Recorded information —
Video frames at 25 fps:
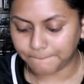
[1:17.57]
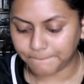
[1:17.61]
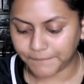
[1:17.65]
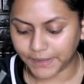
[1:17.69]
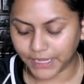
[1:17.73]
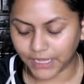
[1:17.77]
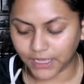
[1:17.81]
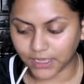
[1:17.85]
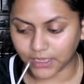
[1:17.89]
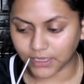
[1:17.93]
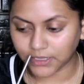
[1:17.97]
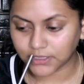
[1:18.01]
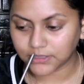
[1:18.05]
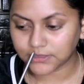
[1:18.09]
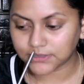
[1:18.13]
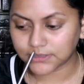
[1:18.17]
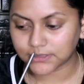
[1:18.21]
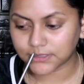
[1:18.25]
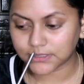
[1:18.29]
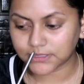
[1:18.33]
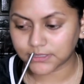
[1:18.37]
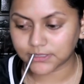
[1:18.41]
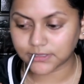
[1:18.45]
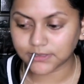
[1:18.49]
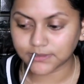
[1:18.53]

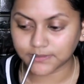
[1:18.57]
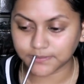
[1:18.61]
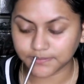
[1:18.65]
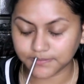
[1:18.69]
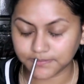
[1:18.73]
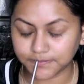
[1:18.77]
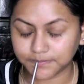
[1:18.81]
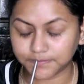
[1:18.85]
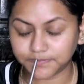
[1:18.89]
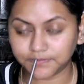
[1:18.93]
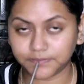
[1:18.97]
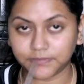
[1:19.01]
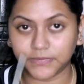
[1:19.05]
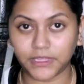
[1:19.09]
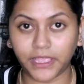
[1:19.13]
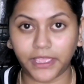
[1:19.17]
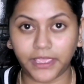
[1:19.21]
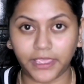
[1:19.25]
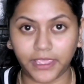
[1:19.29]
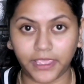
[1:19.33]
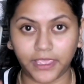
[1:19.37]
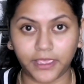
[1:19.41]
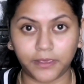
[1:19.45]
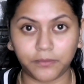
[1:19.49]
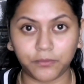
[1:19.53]
but
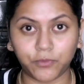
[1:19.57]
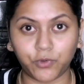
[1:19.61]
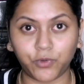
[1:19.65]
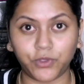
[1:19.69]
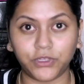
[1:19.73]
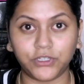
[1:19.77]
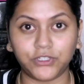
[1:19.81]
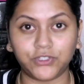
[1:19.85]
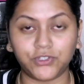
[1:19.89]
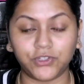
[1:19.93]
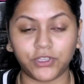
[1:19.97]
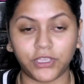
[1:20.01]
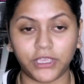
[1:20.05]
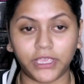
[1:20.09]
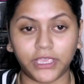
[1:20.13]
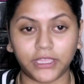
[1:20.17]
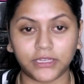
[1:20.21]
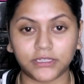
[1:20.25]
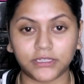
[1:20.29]
I am going to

Assignment — All entries must be written out again exactly as given, with no pictures in the copy.

Solution —
Video frames at 25 fps:
[1:17.57]
[1:17.61]
[1:17.65]
[1:17.69]
[1:17.73]
[1:17.77]
[1:17.81]
[1:17.85]
[1:17.89]
[1:17.93]
[1:17.97]
[1:18.01]
[1:18.05]
[1:18.09]
[1:18.13]
[1:18.17]
[1:18.21]
[1:18.25]
[1:18.29]
[1:18.33]
[1:18.37]
[1:18.41]
[1:18.45]
[1:18.49]
[1:18.53]

[1:18.57]
[1:18.61]
[1:18.65]
[1:18.69]
[1:18.73]
[1:18.77]
[1:18.81]
[1:18.85]
[1:18.89]
[1:18.93]
[1:18.97]
[1:19.01]
[1:19.05]
[1:19.09]
[1:19.13]
[1:19.17]
[1:19.21]
[1:19.25]
[1:19.29]
[1:19.33]
[1:19.37]
[1:19.41]
[1:19.45]
[1:19.49]
[1:19.53]
but
[1:19.57]
[1:19.61]
[1:19.65]
[1:19.69]
[1:19.73]
[1:19.77]
[1:19.81]
[1:19.85]
[1:19.89]
[1:19.93]
[1:19.97]
[1:20.01]
[1:20.05]
[1:20.09]
[1:20.13]
[1:20.17]
[1:20.21]
[1:20.25]
[1:20.29]
I am going to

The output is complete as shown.